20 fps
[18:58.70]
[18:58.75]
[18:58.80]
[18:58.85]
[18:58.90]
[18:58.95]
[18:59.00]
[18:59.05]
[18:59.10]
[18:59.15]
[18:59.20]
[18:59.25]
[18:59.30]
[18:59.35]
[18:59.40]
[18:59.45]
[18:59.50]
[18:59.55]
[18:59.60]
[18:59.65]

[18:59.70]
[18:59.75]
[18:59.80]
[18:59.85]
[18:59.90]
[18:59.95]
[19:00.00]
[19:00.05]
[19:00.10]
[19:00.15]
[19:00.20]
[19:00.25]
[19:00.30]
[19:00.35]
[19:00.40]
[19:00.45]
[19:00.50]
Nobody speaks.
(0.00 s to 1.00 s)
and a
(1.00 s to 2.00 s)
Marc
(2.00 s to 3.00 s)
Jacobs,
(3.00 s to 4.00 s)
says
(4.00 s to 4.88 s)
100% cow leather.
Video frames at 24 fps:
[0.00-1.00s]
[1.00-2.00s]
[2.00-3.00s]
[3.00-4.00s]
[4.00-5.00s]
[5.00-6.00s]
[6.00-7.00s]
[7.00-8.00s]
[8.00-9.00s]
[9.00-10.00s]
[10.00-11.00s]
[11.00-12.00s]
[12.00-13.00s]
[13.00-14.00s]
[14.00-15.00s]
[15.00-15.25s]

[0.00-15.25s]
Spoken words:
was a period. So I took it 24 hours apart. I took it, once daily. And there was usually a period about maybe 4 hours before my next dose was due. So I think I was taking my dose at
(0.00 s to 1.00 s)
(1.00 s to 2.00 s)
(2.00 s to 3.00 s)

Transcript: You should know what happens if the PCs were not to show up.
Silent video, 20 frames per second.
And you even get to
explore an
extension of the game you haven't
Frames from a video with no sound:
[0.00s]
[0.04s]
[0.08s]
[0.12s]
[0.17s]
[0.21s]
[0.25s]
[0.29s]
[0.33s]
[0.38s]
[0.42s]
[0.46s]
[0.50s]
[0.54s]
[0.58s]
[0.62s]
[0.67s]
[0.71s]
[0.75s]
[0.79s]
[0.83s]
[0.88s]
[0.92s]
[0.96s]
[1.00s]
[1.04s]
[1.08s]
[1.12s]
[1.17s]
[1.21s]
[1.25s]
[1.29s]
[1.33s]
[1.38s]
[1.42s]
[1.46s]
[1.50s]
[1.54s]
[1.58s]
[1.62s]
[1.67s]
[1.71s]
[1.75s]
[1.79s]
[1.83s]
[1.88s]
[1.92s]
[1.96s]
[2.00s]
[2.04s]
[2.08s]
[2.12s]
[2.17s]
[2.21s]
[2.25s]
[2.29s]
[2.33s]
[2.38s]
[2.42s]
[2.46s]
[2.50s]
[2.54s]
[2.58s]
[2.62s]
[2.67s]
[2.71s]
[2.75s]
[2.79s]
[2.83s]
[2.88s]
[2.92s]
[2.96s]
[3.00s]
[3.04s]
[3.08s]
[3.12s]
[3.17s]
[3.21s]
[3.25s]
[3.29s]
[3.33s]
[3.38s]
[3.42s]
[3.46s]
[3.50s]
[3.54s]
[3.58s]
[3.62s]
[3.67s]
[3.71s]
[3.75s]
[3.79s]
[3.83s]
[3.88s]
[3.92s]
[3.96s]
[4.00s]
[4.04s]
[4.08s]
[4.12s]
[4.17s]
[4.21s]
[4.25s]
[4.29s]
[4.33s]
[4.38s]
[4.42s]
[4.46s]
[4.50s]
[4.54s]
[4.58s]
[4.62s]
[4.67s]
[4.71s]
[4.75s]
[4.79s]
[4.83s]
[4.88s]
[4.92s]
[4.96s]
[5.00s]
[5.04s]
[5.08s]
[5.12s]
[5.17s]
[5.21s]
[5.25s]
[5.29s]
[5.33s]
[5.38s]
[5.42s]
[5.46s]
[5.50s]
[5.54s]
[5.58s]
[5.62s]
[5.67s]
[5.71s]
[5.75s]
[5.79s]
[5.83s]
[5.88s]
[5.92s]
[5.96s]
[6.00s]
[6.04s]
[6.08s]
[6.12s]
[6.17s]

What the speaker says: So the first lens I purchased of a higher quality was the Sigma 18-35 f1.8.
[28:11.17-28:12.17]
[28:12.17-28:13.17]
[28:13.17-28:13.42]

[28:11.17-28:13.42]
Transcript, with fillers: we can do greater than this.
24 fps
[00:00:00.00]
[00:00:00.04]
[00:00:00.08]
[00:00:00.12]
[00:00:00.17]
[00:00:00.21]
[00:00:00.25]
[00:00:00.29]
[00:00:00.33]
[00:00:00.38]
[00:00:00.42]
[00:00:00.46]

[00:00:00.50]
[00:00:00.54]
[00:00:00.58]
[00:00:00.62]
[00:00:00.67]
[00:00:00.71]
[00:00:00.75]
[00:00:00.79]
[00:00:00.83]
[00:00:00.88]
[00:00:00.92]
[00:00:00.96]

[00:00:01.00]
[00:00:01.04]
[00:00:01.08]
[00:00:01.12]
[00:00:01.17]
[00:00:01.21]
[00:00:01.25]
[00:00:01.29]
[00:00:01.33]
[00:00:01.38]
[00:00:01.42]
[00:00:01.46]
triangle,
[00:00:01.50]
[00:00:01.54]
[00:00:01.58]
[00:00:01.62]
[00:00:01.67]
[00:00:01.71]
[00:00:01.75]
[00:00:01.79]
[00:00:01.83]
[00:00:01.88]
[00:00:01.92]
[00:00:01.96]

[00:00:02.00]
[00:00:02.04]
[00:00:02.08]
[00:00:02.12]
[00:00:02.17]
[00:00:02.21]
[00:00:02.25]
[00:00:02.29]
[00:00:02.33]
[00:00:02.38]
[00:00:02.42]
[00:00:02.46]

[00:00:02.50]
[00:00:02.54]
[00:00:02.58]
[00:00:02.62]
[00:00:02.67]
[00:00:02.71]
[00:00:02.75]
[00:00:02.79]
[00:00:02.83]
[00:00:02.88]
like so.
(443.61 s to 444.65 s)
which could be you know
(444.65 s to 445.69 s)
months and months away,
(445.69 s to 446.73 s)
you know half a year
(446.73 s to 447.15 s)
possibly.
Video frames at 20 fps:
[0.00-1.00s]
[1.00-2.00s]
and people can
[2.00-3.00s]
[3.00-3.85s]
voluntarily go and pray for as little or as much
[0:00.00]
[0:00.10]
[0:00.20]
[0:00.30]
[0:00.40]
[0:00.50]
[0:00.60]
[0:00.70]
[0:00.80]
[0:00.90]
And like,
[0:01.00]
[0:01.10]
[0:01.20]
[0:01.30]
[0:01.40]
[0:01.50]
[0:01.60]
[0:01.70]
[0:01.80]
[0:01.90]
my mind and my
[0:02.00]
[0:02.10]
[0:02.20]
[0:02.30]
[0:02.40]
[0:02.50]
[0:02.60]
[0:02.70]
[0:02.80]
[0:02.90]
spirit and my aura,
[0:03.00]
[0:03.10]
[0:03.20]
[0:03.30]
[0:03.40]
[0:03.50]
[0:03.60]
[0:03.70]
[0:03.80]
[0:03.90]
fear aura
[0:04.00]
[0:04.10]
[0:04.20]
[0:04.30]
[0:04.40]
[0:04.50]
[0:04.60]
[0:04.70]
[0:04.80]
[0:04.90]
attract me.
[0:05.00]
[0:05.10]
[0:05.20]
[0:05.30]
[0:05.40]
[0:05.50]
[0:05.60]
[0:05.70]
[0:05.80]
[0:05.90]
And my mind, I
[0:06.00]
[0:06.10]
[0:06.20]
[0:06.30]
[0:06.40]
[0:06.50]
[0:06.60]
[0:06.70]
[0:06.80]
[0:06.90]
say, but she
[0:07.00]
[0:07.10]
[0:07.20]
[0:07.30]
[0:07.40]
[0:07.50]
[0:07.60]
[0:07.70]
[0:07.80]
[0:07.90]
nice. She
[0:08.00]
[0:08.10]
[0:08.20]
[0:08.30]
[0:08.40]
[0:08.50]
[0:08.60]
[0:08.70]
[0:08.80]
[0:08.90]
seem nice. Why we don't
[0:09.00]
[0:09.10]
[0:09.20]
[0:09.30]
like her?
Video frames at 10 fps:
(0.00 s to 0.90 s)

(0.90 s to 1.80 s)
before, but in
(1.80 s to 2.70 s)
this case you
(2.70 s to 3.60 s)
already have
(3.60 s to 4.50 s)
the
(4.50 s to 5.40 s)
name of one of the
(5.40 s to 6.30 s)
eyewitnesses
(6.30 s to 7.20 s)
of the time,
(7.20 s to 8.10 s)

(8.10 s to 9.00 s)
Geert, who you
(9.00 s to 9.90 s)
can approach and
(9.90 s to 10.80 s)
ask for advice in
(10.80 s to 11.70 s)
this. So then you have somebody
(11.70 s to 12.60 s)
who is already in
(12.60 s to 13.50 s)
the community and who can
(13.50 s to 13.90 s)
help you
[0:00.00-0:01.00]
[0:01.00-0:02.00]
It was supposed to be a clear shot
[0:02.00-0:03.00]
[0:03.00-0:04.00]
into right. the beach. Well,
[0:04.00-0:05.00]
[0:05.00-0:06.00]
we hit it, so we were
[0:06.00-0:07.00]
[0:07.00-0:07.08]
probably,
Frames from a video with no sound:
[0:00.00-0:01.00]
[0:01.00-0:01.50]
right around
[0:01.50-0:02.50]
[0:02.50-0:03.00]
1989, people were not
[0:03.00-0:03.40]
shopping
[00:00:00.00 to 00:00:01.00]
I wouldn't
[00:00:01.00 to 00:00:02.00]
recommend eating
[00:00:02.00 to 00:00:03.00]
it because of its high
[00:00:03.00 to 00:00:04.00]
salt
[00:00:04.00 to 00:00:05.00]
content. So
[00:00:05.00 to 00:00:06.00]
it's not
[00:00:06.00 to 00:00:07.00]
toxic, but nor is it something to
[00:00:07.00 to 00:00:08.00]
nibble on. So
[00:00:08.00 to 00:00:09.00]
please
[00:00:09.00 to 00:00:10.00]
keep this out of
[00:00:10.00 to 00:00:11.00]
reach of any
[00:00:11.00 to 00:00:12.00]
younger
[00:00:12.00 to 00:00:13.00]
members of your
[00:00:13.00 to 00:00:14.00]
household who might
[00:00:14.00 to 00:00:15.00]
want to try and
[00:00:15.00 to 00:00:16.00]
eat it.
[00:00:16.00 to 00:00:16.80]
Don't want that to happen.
========
**Assignment**
Check each line of the entries above for the string "Transcript", and return those that contain it.

**Answer space**
Transcript: You should know what happens if the PCs were not to show up.
Transcript, with fillers: we can do greater than this.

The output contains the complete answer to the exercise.